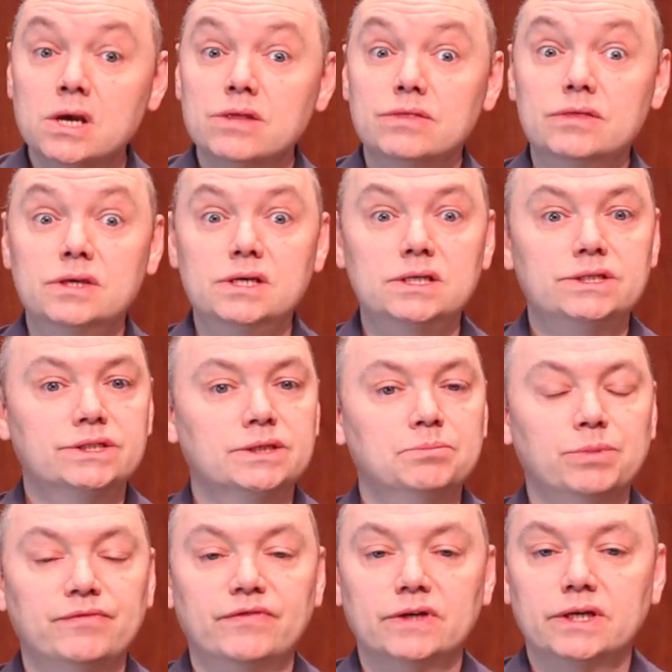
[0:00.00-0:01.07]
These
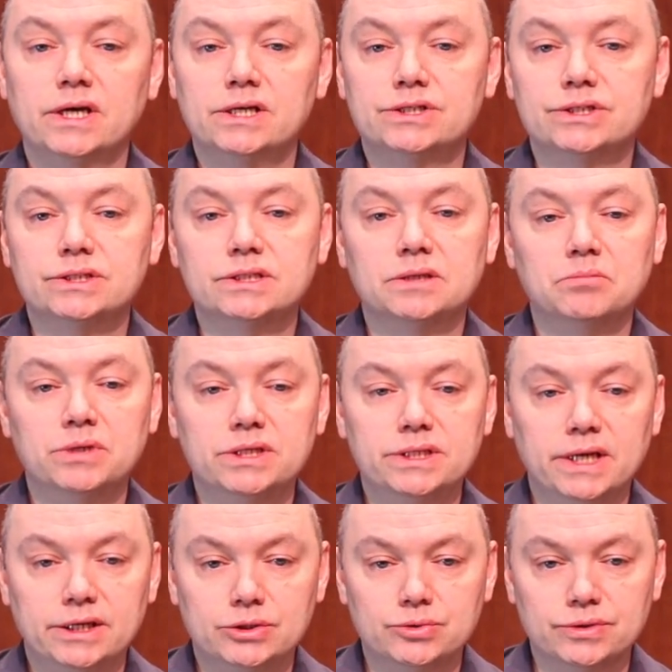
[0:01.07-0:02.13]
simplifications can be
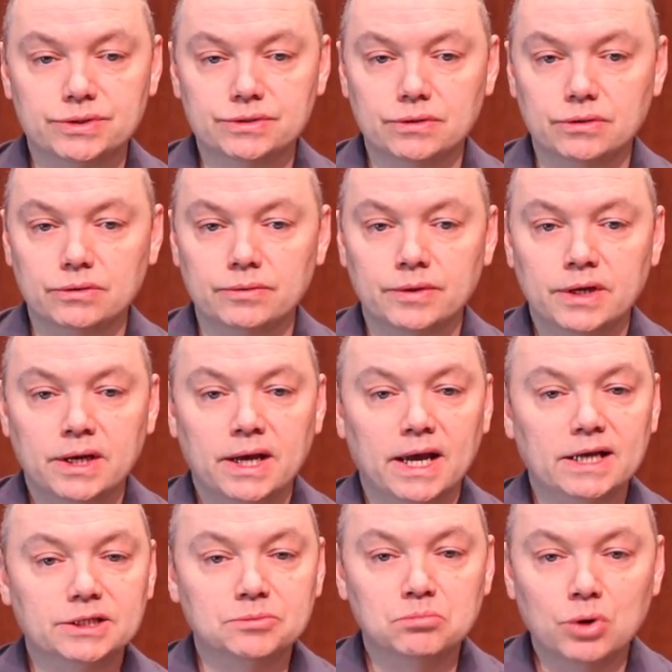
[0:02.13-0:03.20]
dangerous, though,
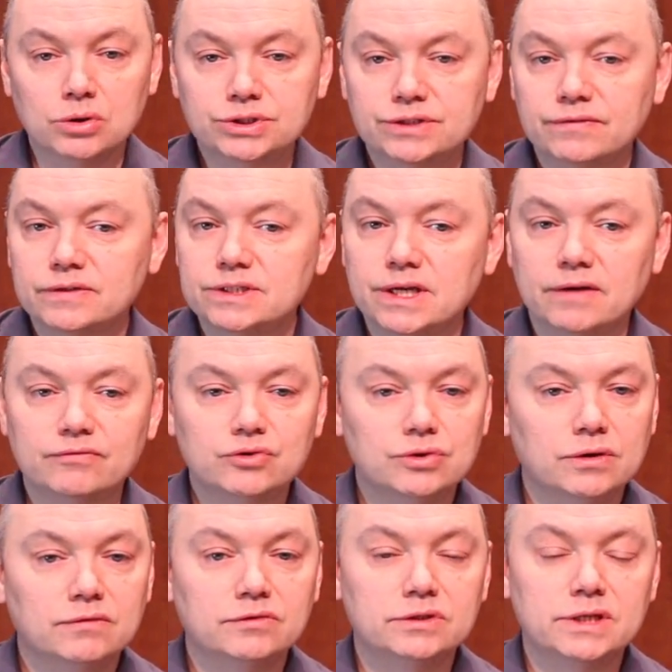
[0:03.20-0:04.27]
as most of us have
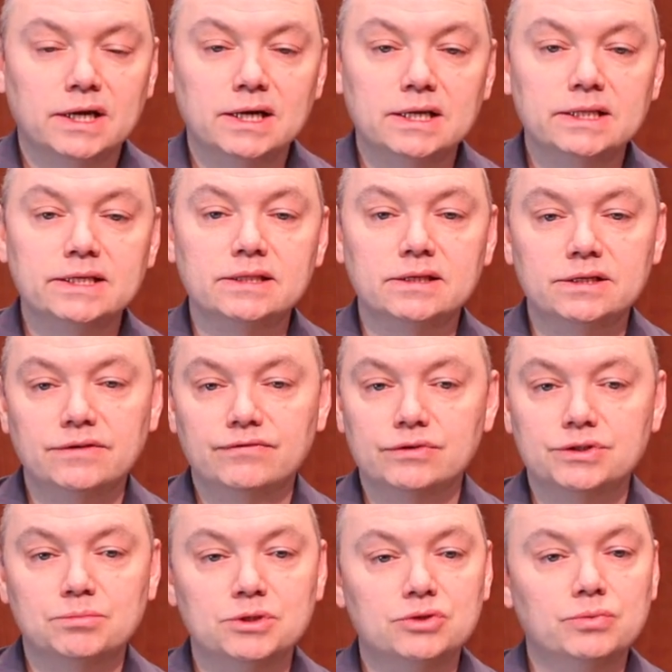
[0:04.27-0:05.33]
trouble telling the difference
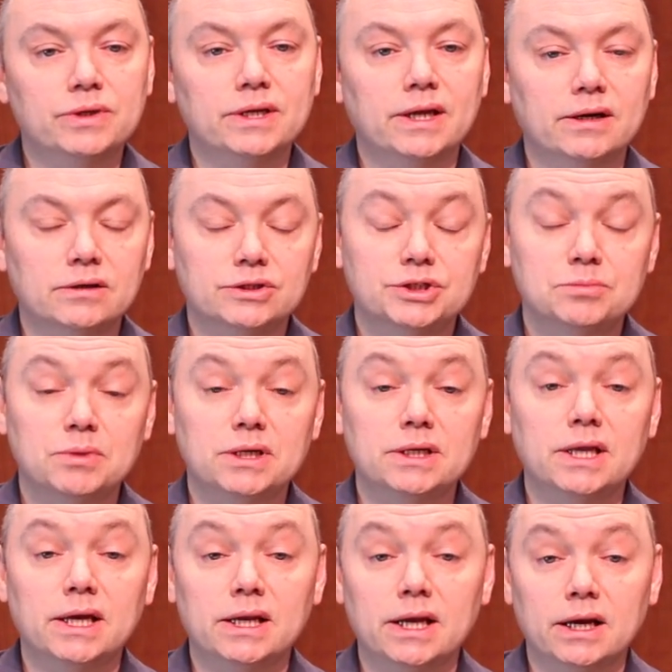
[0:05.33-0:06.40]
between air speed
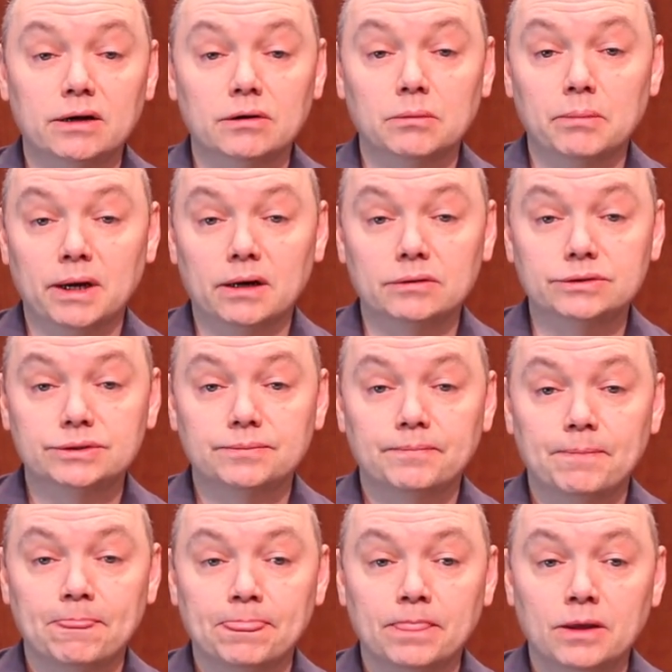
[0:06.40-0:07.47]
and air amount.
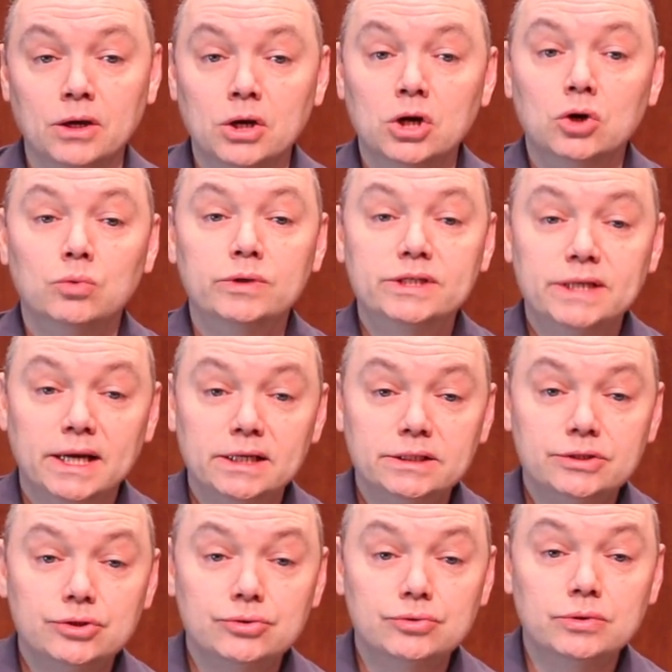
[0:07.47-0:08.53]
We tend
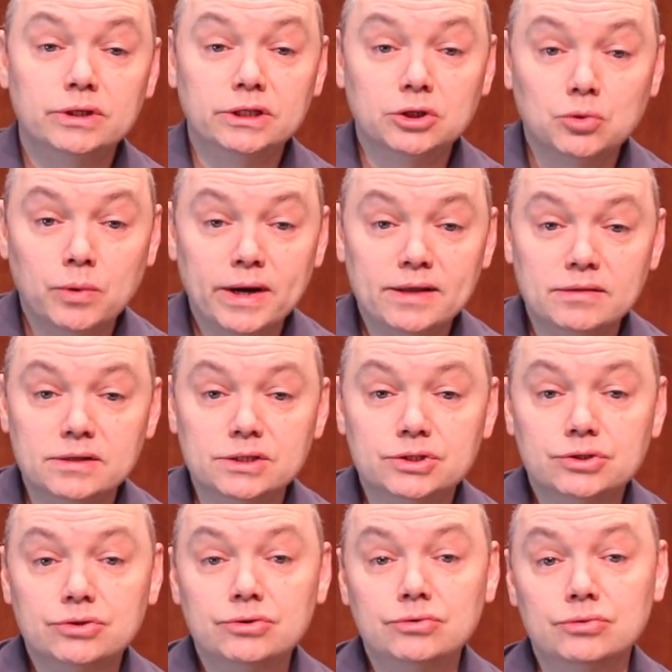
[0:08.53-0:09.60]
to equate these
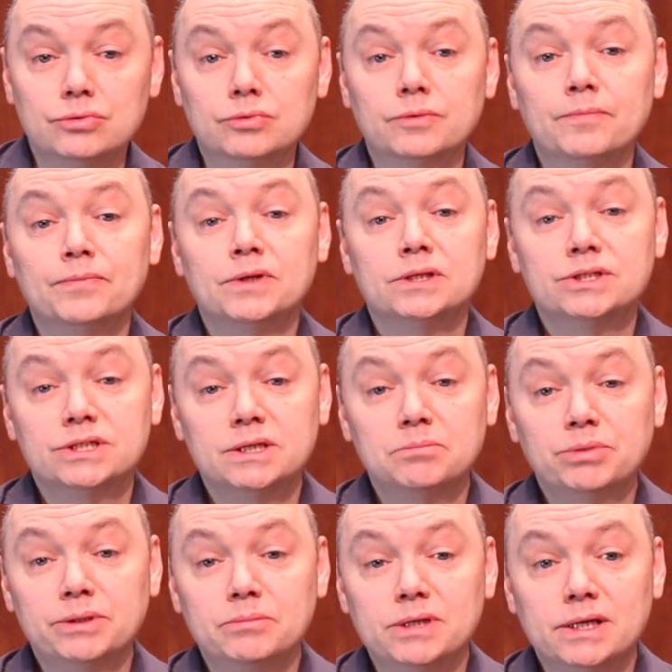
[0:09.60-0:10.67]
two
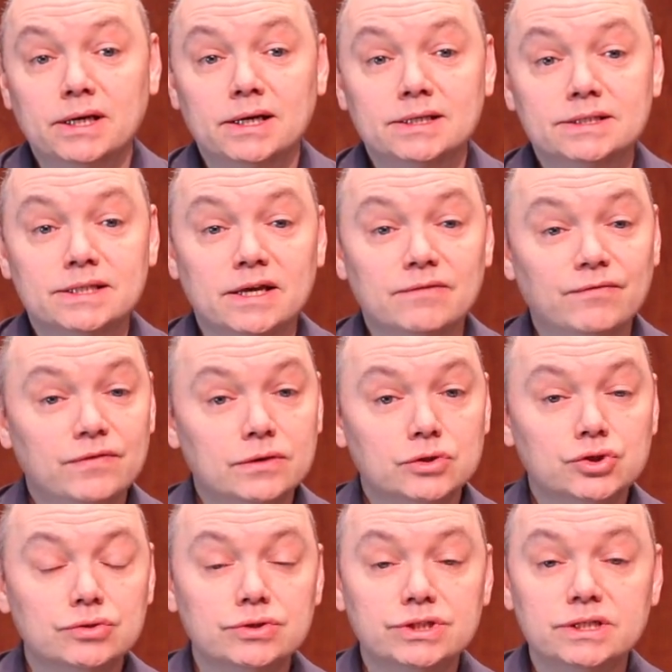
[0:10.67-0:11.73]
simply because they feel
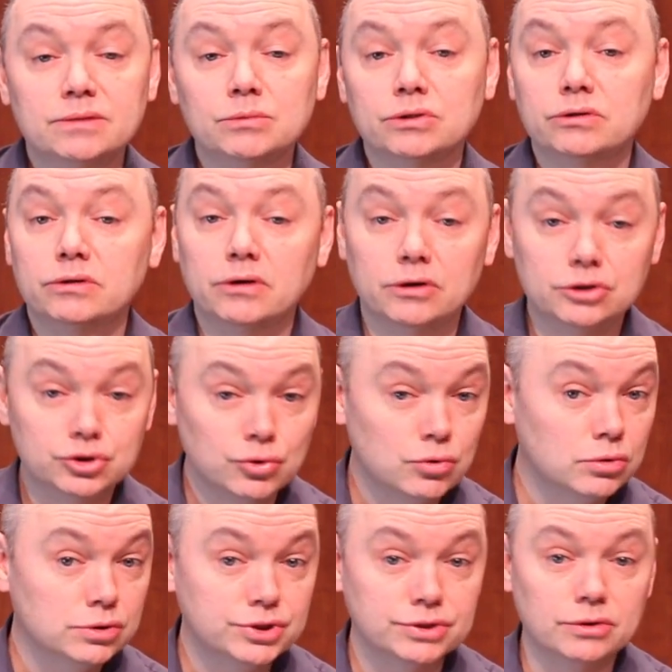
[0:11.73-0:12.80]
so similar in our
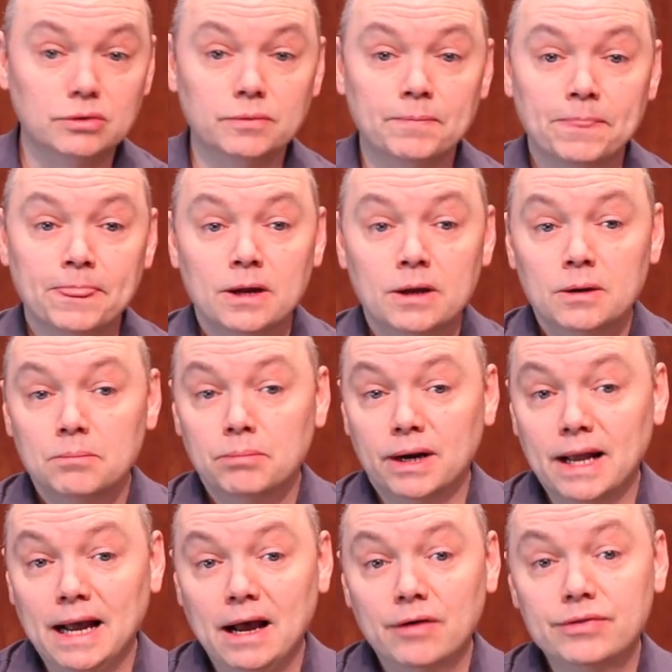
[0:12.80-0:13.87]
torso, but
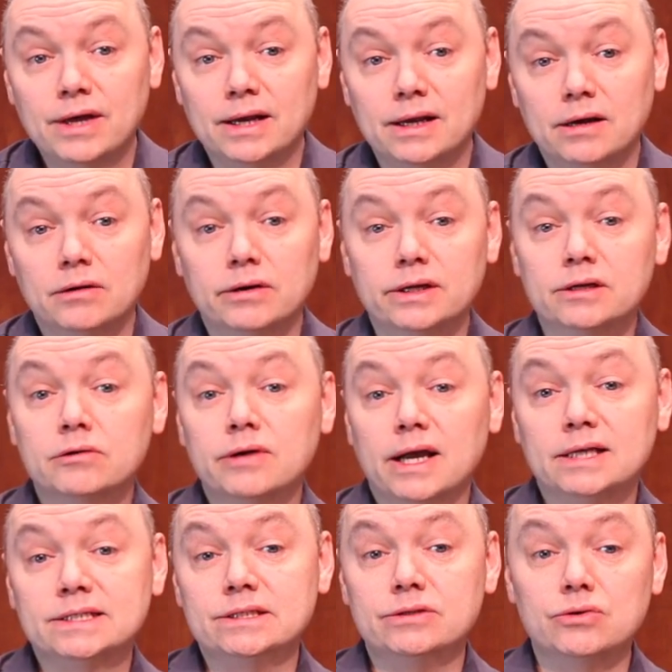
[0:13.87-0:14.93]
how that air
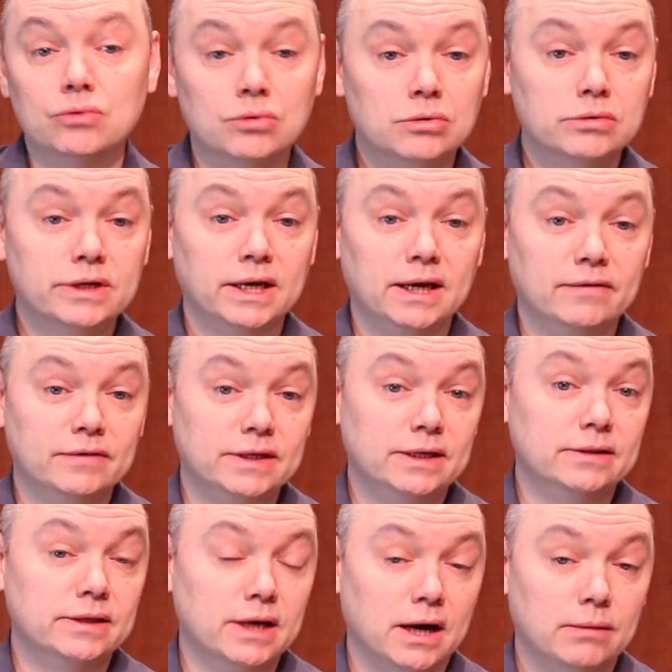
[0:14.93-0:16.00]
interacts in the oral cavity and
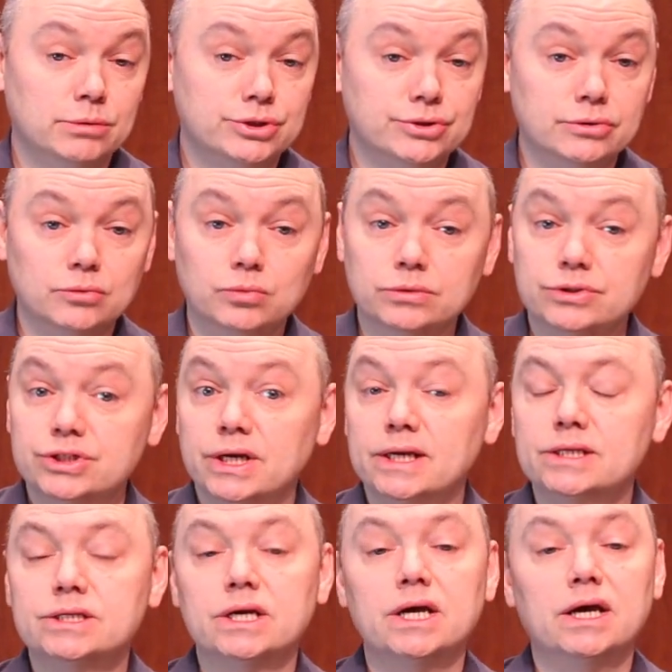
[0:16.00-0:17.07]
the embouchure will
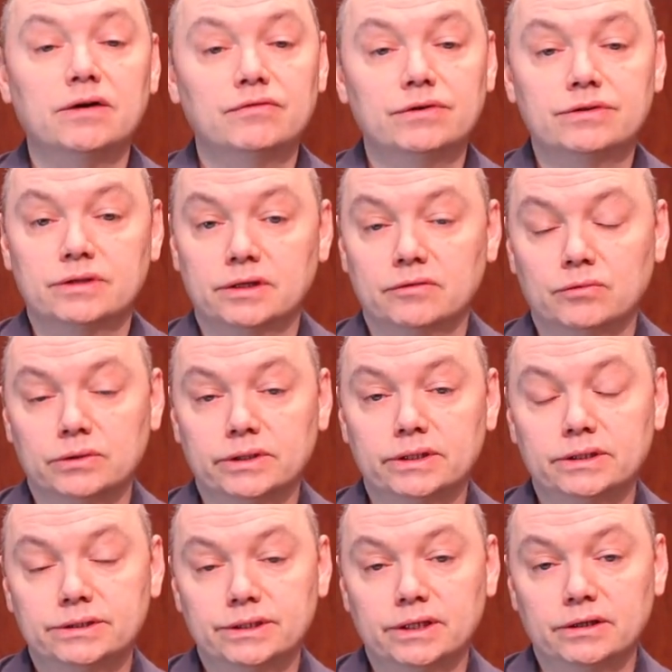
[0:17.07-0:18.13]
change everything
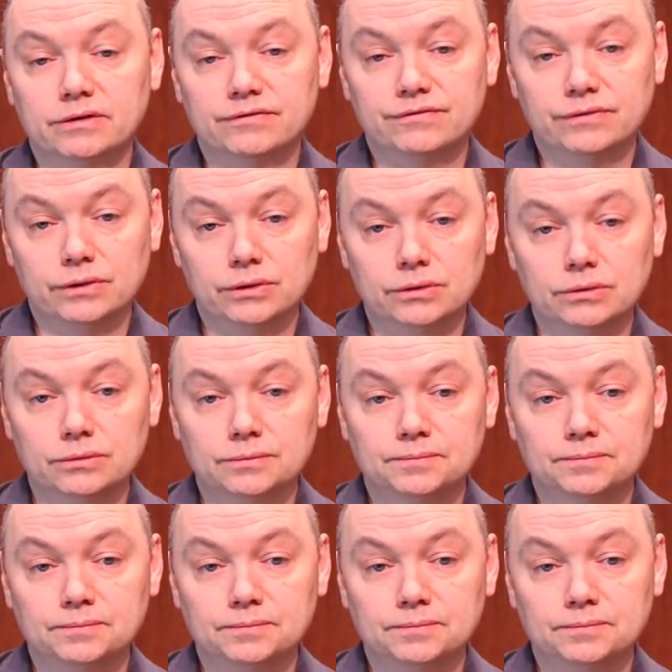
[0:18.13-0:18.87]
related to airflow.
----
## [Work to be completed]
All of the data is to be transcribed exactly, with images omitted.

## [Exercise solution]
[0:00.00-0:01.07]
These
[0:01.07-0:02.13]
simplifications can be
[0:02.13-0:03.20]
dangerous, though,
[0:03.20-0:04.27]
as most of us have
[0:04.27-0:05.33]
trouble telling the difference
[0:05.33-0:06.40]
between air speed
[0:06.40-0:07.47]
and air amount.
[0:07.47-0:08.53]
We tend
[0:08.53-0:09.60]
to equate these
[0:09.60-0:10.67]
two
[0:10.67-0:11.73]
simply because they feel
[0:11.73-0:12.80]
so similar in our
[0:12.80-0:13.87]
torso, but
[0:13.87-0:14.93]
how that air
[0:14.93-0:16.00]
interacts in the oral cavity and
[0:16.00-0:17.07]
the embouchure will
[0:17.07-0:18.13]
change everything
[0:18.13-0:18.87]
related to airflow.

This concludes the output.